Stuart Overton <[EMAIL PROTECTED]> writes:

> ...(with-events ()  (:quit-event () t)  (:mouse-motion-event  (:x x :y 
y)      (when (<= y 20)  ; If the cursor is within the top 20 rows of pixels, 
drop down a menu          ... ; Drop down a menu 100 pixels high.
>           (with-events ()              (:quit-event () t)              
(:mouse-motion-event (:x x :y y)
>                   (when (> y 100) ; If the cursor leaves the top 100 rows of 
pixels, close the menu                        ... ; Close the 
menu                        (push-quit-event)))))))


Under the covers, PUSH-QUIT-EVENT inserts a SDL_quit event into the SDL queue 
for the reasons Justin explained. However the SDL_quit event should be removed 
from the event queue, just as any other keypress is removed from the queue.

I'm just guessing, but there may be situations where more than one SDL_quit 
event is added to the queue. This would explain why sometimes the application 
breaks out of both nested with-event loops.

On the topic of nesting with-event macros; as Justin stated, the with-events 
macro allows this. However I think the correct approach is to use a state 
machine for managing this kind of UI behaviour.
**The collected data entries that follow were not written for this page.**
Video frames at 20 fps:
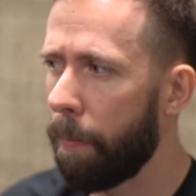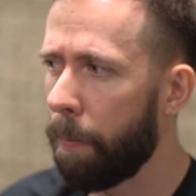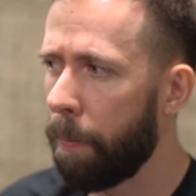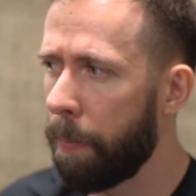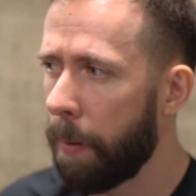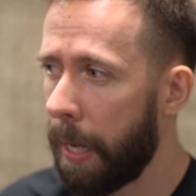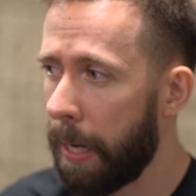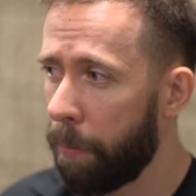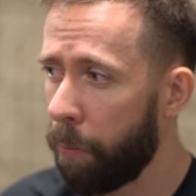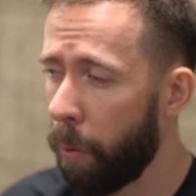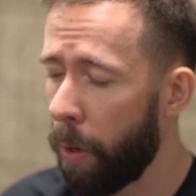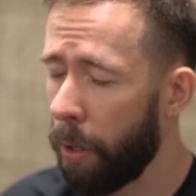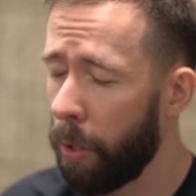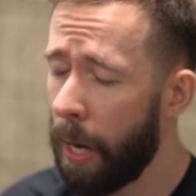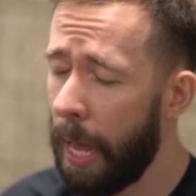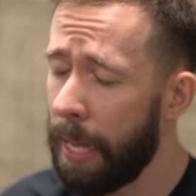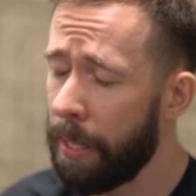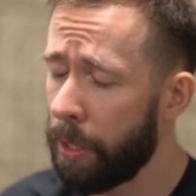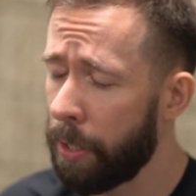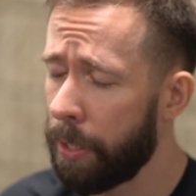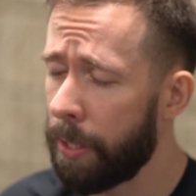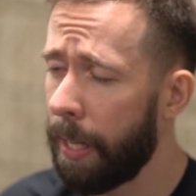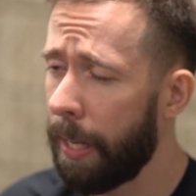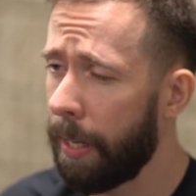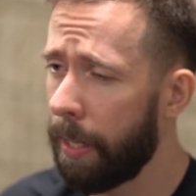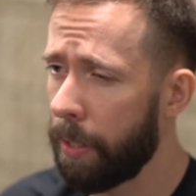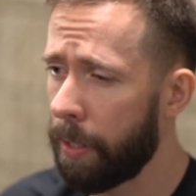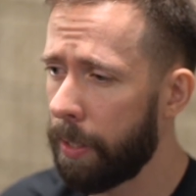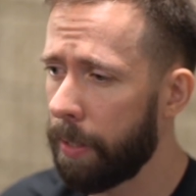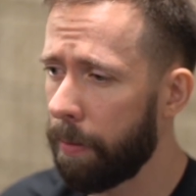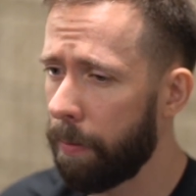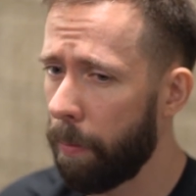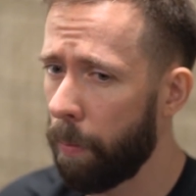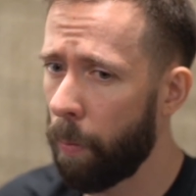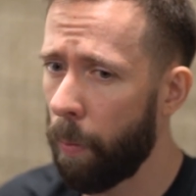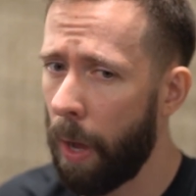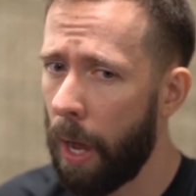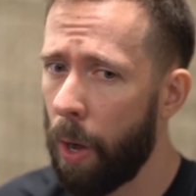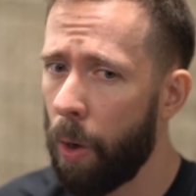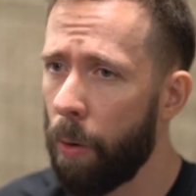but one nice thing is
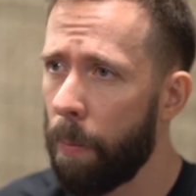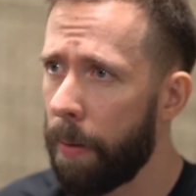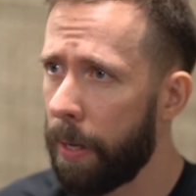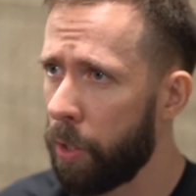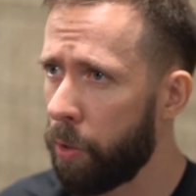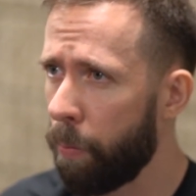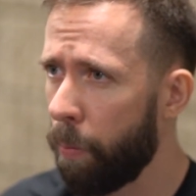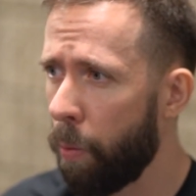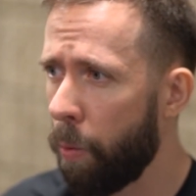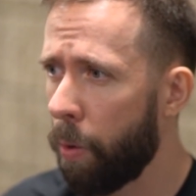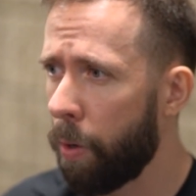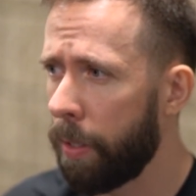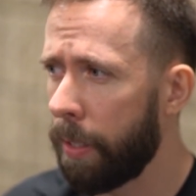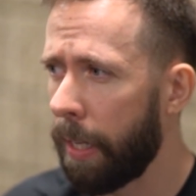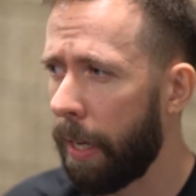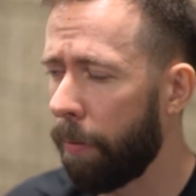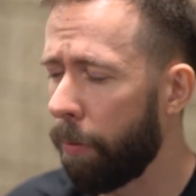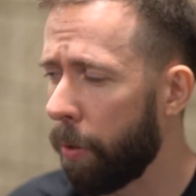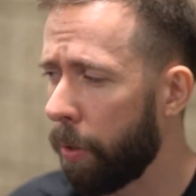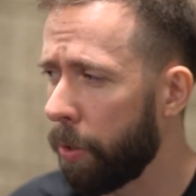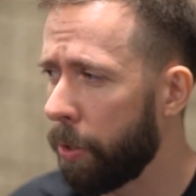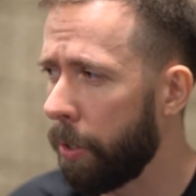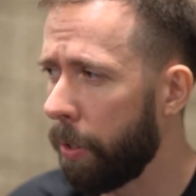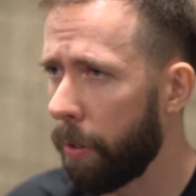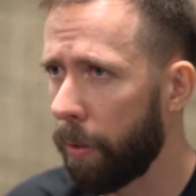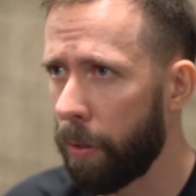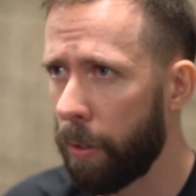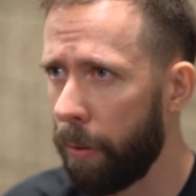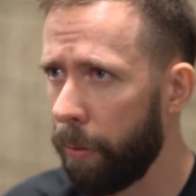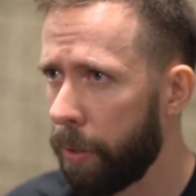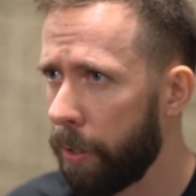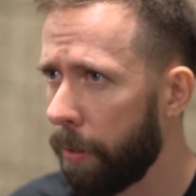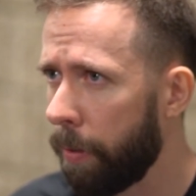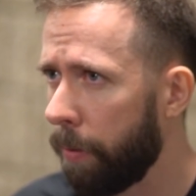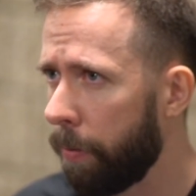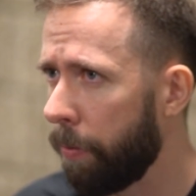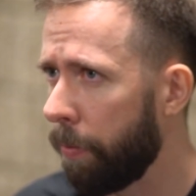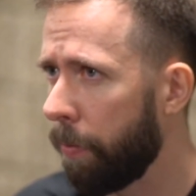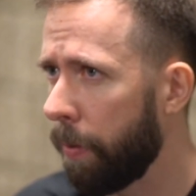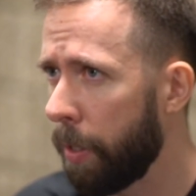how much more diverse and
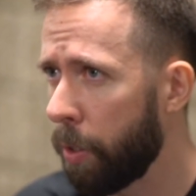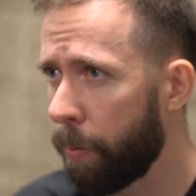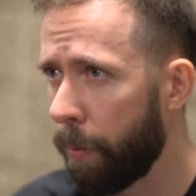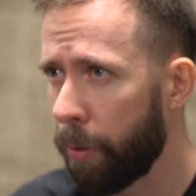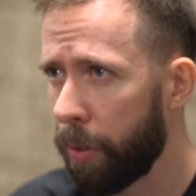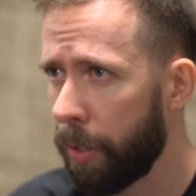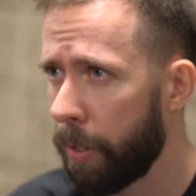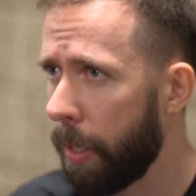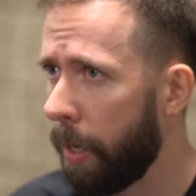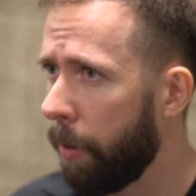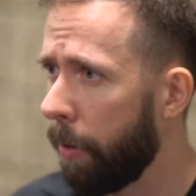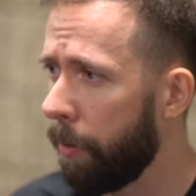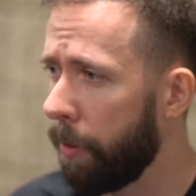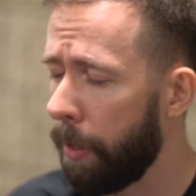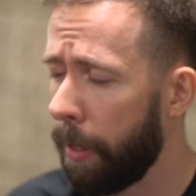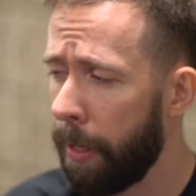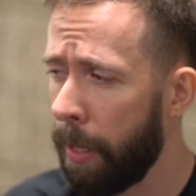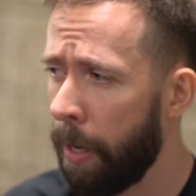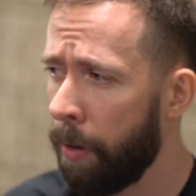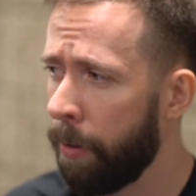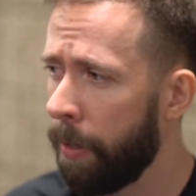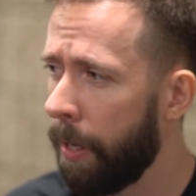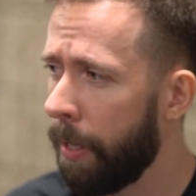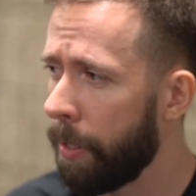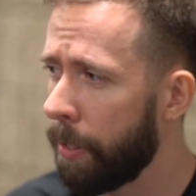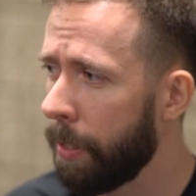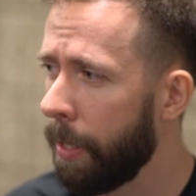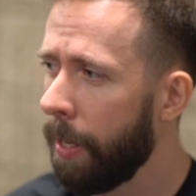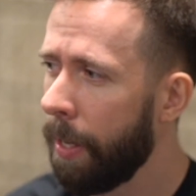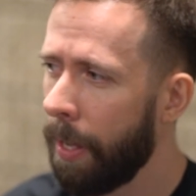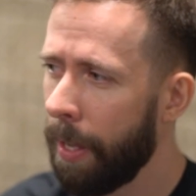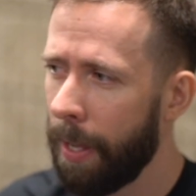inclusive esports is nowadays.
This evening I will commit a change to empty the SDL event queue of pending 
events after a SDL_quit event is received, prior to exit. The previous 
behaviour was to end the event queue as soon as the SDL_quit event was 
processed (leaving events in the event queue). This should remove the need for 
messy hacks. However this means that if an SDL_quit event is followed by e.g. a 
keypress event, the inner with-events loop will swallow both events before 
returning control to the outer with-events loop.